Your task
Your reply should be the whole listing, copied exactly, with the pictures left out.
** Data shown follows **
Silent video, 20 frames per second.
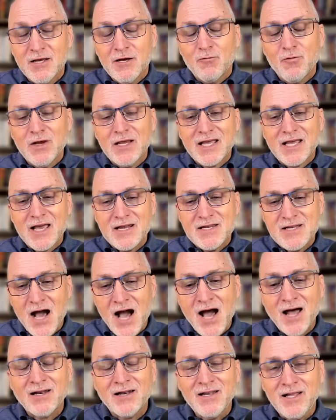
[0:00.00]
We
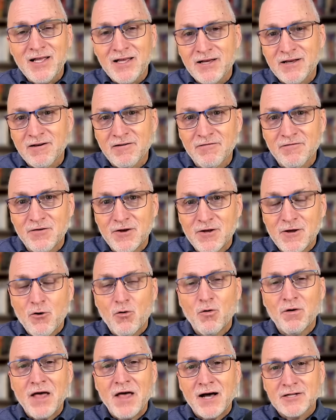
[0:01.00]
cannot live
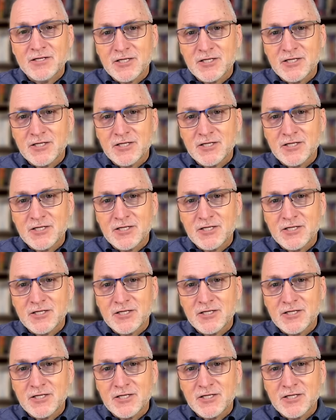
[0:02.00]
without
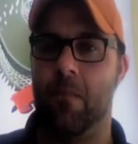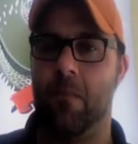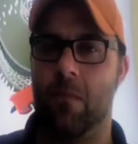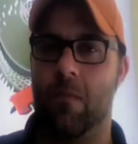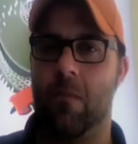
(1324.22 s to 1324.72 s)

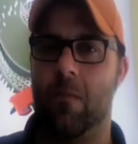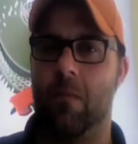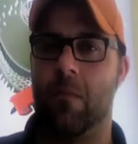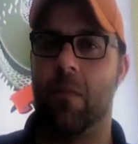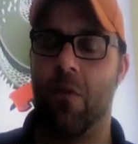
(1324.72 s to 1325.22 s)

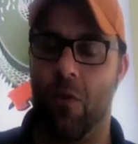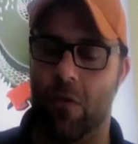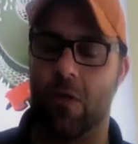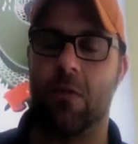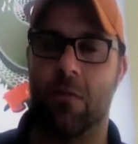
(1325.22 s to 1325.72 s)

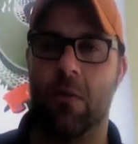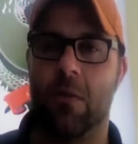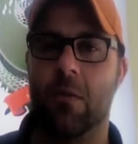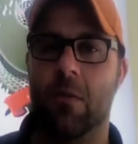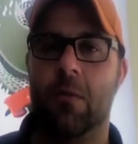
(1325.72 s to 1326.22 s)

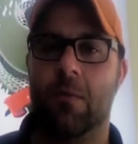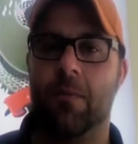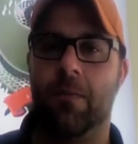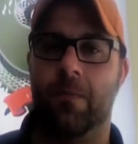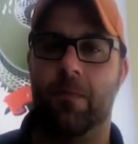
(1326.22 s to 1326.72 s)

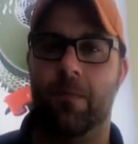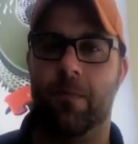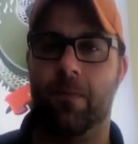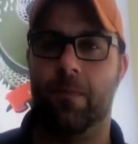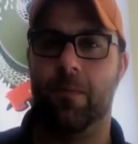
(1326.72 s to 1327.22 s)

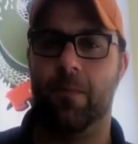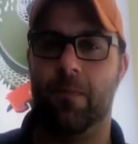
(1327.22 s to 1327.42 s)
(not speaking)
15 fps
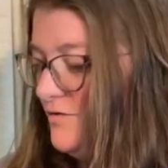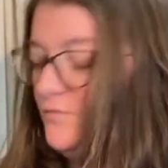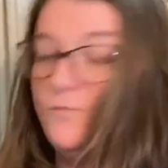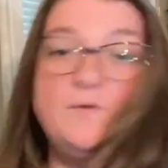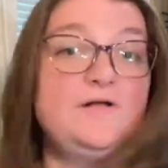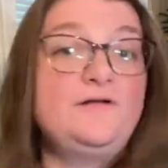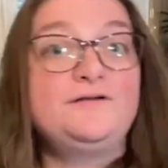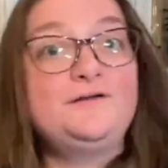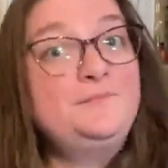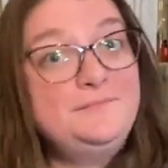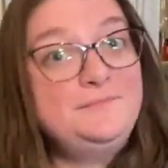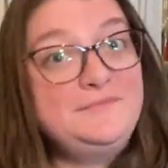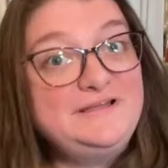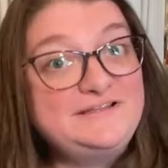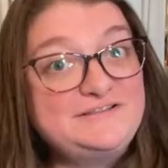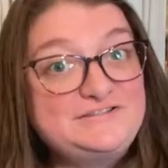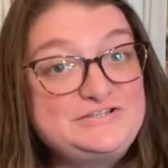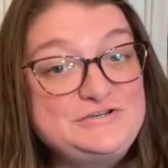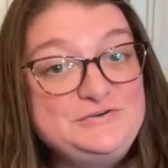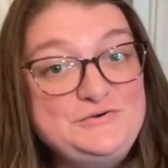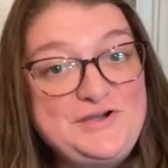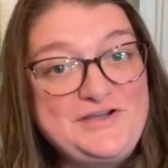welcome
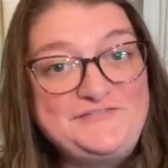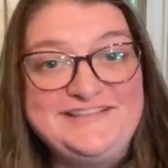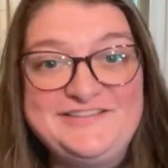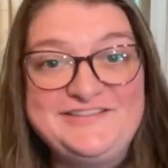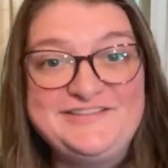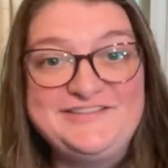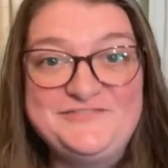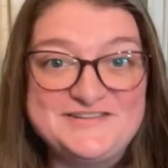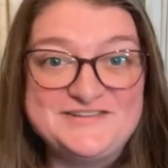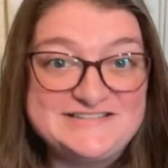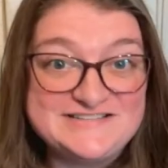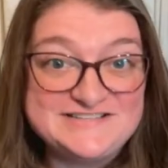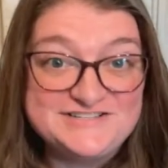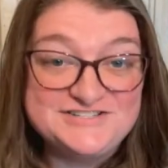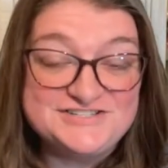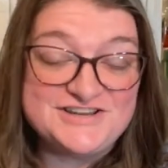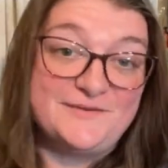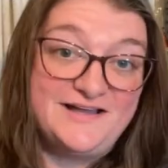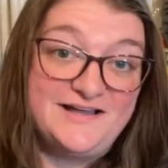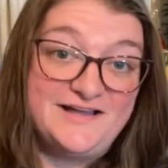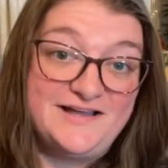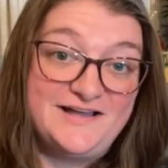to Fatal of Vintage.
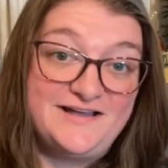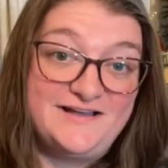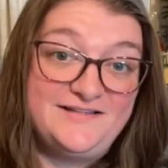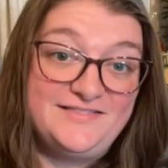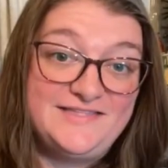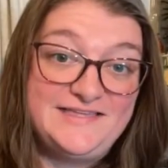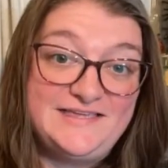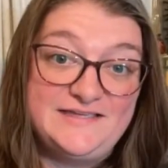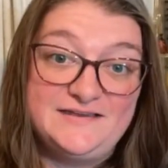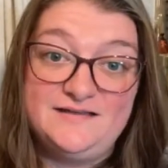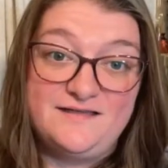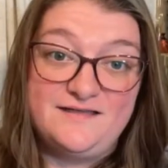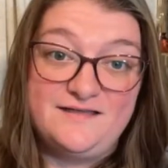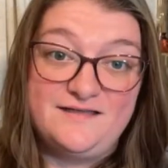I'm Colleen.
** End of Data shown **
Your solution
Silent video, 20 frames per second.
[0:00.00]
We
[0:01.00]
cannot live
[0:02.00]
without
(1324.22 s to 1324.72 s)

(1324.72 s to 1325.22 s)

(1325.22 s to 1325.72 s)

(1325.72 s to 1326.22 s)

(1326.22 s to 1326.72 s)

(1326.72 s to 1327.22 s)

(1327.22 s to 1327.42 s)
(not speaking)
15 fps
welcome
to Fatal of Vintage.
I'm Colleen.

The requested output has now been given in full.